> _EXERCISE GOAL_
Set down the records again. Every word and mark must match exactly.

> _EXTRACTED RECORDS_
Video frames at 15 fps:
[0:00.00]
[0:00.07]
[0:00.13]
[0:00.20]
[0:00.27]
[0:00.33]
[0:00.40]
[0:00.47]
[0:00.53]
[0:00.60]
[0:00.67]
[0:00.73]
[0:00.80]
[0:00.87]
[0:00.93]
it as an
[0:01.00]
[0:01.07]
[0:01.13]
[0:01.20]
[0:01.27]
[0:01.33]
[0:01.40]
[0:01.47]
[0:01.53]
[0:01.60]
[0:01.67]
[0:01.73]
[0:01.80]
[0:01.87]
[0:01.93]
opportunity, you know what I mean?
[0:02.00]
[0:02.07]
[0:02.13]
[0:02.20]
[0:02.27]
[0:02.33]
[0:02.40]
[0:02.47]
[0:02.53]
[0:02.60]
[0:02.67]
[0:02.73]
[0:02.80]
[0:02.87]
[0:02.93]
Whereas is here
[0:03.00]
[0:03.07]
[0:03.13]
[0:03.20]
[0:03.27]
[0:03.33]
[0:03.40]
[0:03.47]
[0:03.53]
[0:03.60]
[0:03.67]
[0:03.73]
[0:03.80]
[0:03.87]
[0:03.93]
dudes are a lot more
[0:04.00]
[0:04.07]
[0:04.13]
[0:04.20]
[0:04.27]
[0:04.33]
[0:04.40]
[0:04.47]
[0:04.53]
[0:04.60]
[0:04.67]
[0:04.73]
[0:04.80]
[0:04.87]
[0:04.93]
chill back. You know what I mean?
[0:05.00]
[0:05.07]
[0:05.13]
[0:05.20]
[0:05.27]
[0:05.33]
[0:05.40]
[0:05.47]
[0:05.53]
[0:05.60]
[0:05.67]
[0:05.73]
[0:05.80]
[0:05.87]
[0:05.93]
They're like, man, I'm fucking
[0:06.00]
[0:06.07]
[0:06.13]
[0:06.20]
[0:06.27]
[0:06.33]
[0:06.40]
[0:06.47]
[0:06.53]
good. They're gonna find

> _SOLUTION_
Video frames at 15 fps:
[0:00.00]
[0:00.07]
[0:00.13]
[0:00.20]
[0:00.27]
[0:00.33]
[0:00.40]
[0:00.47]
[0:00.53]
[0:00.60]
[0:00.67]
[0:00.73]
[0:00.80]
[0:00.87]
[0:00.93]
it as an
[0:01.00]
[0:01.07]
[0:01.13]
[0:01.20]
[0:01.27]
[0:01.33]
[0:01.40]
[0:01.47]
[0:01.53]
[0:01.60]
[0:01.67]
[0:01.73]
[0:01.80]
[0:01.87]
[0:01.93]
opportunity, you know what I mean?
[0:02.00]
[0:02.07]
[0:02.13]
[0:02.20]
[0:02.27]
[0:02.33]
[0:02.40]
[0:02.47]
[0:02.53]
[0:02.60]
[0:02.67]
[0:02.73]
[0:02.80]
[0:02.87]
[0:02.93]
Whereas is here
[0:03.00]
[0:03.07]
[0:03.13]
[0:03.20]
[0:03.27]
[0:03.33]
[0:03.40]
[0:03.47]
[0:03.53]
[0:03.60]
[0:03.67]
[0:03.73]
[0:03.80]
[0:03.87]
[0:03.93]
dudes are a lot more
[0:04.00]
[0:04.07]
[0:04.13]
[0:04.20]
[0:04.27]
[0:04.33]
[0:04.40]
[0:04.47]
[0:04.53]
[0:04.60]
[0:04.67]
[0:04.73]
[0:04.80]
[0:04.87]
[0:04.93]
chill back. You know what I mean?
[0:05.00]
[0:05.07]
[0:05.13]
[0:05.20]
[0:05.27]
[0:05.33]
[0:05.40]
[0:05.47]
[0:05.53]
[0:05.60]
[0:05.67]
[0:05.73]
[0:05.80]
[0:05.87]
[0:05.93]
They're like, man, I'm fucking
[0:06.00]
[0:06.07]
[0:06.13]
[0:06.20]
[0:06.27]
[0:06.33]
[0:06.40]
[0:06.47]
[0:06.53]
good. They're gonna find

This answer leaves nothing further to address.